Want a competitive advantage? Unleash your company's hidden talent

JIRI MALY

Jiri Maly is a principal in the Toronto office of

The most valuable resource in the modern "knowledge economy" is the intellect and experience of an organization's employees. Yet, all too often, the ideas and motivation of highly talented employees are stifled within an outmoded structure that fails to maximize the full value of their knowledge, relationships and skills.

In their recent book, Mobilizing Minds: Creating Wealth From Talent in the 21st-Century Organization, my McKinsey & Co. colleagues Lowell Bryan and Claudia Joyce show how, in an era when global enterprises demand the speedy assertion of their employees' sharpest thinking, companies can create value by realigning their organizations - and shaking up their excessively bureaucratic cultures - to wring the greatest value from their most vital and yet most underutilized asset. The ideas in this book reflect both new thinking and the best practices observed at the world's leading companies, professional services firms and military organizations.

In an information-driven marketplace, they argue, inspiring the creativity of a company's self-directed "knowledge workers" is a more profitable pursuit than many other aspects of corporate strategy, such as designing new products, making long-term strategic plans and pursuing growth-oriented acquisitions. Perhaps better still, unleashing a firm's talent pays off by creating competitive advantages that rivals cannot easily copy.

Mr. Bryan and Ms. Joyce examined the performance of leading companies since the start of the networked digital age. From 1995 to 2005, the 30 companies that achieved the largest market capitalization saw their profit per employee soar, on average, from $35,000 (U.S.) to $83,000. By also doubling their number of employees, this group saw a fivefold increase in profit and market capitalization, from $34-billion to $168-billion, with a total return to shareholders (TRS) of 17 per cent a year. Their return on invested capital (or "book value," for financial institutions) also increased, but only from 17 per cent to 23 per cent. Clearly, mobilizing minds underpinned these impressive results.

In many companies, organizational inertia, corporate politics and interpersonal issues prevent the talent of the work force from being unleashed. Strengthening organizational design is the first step toward maximizing productivity and inspiring creativity. The hierarchical mindset and vertically integrated structures that were well suited to the needs of the industrial age impede performance in modern corporate life where talent, rather than capital, is the scarcest resource. Freeing up talent requires allocating decisions among the employees best able to make them, and learning to expand a firm's capabilities horizontally rather than adding vertical layers. An organization must give managers the freedom to tap the organization's best minds to gain the information they need. The workers closest to the company's business opportunities must collaborate easily to exchange knowledge throughout the enterprise.

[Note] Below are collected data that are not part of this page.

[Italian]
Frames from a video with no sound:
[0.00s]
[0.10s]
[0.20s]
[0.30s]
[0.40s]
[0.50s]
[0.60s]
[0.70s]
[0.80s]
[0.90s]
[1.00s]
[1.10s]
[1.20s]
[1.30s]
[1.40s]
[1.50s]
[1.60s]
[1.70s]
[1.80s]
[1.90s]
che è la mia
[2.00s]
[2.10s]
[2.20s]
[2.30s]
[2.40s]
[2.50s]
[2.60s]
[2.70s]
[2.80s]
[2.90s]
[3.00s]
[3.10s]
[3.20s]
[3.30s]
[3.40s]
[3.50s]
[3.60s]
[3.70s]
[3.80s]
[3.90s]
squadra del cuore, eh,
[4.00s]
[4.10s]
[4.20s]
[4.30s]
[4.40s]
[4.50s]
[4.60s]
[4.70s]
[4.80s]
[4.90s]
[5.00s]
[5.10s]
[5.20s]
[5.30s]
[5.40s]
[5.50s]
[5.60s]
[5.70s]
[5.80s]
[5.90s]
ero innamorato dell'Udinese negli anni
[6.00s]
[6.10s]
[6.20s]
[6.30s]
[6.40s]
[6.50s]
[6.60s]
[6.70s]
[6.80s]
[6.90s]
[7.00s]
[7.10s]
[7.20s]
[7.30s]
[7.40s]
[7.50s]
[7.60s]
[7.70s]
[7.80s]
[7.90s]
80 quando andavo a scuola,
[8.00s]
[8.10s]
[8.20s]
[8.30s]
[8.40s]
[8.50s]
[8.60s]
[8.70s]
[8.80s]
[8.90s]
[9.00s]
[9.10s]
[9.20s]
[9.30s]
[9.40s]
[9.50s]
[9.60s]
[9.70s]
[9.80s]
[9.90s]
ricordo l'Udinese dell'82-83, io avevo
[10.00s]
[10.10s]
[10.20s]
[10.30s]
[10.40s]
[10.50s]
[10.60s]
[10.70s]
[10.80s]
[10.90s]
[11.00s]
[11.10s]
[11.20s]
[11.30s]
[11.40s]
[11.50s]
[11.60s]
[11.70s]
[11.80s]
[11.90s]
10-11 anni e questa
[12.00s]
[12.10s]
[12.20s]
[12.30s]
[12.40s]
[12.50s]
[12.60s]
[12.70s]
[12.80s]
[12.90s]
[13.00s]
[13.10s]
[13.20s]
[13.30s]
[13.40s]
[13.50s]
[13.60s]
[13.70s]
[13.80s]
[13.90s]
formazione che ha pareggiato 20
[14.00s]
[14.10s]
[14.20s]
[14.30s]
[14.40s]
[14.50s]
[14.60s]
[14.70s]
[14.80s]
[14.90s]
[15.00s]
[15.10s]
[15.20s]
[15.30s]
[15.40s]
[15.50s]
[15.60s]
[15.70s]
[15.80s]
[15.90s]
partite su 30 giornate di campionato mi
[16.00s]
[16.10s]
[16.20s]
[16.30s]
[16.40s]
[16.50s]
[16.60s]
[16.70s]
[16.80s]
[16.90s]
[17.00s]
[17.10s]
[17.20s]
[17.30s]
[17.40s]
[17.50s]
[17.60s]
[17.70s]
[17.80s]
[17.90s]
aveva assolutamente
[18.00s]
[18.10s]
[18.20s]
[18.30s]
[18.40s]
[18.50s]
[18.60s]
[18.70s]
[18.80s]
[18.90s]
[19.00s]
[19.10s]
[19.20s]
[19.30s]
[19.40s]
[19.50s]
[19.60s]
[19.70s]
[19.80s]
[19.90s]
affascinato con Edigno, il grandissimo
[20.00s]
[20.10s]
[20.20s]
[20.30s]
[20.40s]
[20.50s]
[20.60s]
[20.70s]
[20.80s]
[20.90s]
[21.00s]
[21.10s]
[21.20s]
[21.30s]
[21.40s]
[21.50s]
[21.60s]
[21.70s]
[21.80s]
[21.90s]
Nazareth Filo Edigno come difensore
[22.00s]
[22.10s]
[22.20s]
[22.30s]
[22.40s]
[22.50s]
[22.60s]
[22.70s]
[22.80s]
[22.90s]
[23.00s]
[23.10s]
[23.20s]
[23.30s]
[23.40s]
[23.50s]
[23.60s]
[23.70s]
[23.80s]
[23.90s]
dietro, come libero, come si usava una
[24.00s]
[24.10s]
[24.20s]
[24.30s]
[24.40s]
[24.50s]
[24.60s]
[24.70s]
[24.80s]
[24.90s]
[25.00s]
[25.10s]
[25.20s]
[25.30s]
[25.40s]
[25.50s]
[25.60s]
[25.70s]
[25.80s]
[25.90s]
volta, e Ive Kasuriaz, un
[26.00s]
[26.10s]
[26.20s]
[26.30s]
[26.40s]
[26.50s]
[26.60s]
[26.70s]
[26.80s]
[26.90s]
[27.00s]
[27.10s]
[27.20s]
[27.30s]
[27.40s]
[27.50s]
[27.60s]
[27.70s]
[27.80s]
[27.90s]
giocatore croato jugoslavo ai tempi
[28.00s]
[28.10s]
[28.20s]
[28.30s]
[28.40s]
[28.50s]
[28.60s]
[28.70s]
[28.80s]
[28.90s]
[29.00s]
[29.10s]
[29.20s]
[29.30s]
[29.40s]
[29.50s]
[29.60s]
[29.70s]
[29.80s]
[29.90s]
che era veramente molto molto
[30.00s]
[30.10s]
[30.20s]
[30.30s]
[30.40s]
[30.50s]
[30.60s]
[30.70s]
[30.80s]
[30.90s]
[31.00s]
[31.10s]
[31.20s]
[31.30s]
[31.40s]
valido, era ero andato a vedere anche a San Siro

Equally, needless complexity and overbearing bureaucracy frustrate employees and distract talented minds from the creative tasks central to their productivity. The critical element in liberating talented people from unproductive complexity is large-scale, enterprise-wide collaboration. A sense of teamwork and interdependence can be created by holding talented, ambitious employees accountable not just for their own work but also for helping others within the organization achieve success: Employees would be evaluated like hockey players and rewarded not just for the goals they score, but for their assists. Digital technology provides the means not just to promote efficient collaboration but also to measure each person's "assists," and thus to motivate employees to collaborate in ways that were not possible in the past.

Market mechanisms can also improve the flow of ideas. For the better part of two decades, companies have invested heavily in "knowledge management" - but with limited results, because real value comes less from managing knowledge than from creating and exchanging it. A "knowledge marketplace" is one device to promote the exchange of ideas.

Another such device is a "talent marketplace," which can create efficiencies in deploying talent. Talent markets allow employees to join a wide-ranging talent pool to explore alternative assignments and enable managers to gain access to the people best-suited to new assignments.

A company's competitive strength resides largely in the heads of its most talented employees. In the new century's knowledge economy, the winning companies will be those that can increase their profit per employee by translating this talent into institutional skills, intellectual property, networks and brands - intangibles that are nearly impossible for their competitors to replicate. By removing barriers that impede knowledge development and by encouraging information sharing, organizations can leverage their most precious asset to ensure lasting competitive advantage in the marketplace.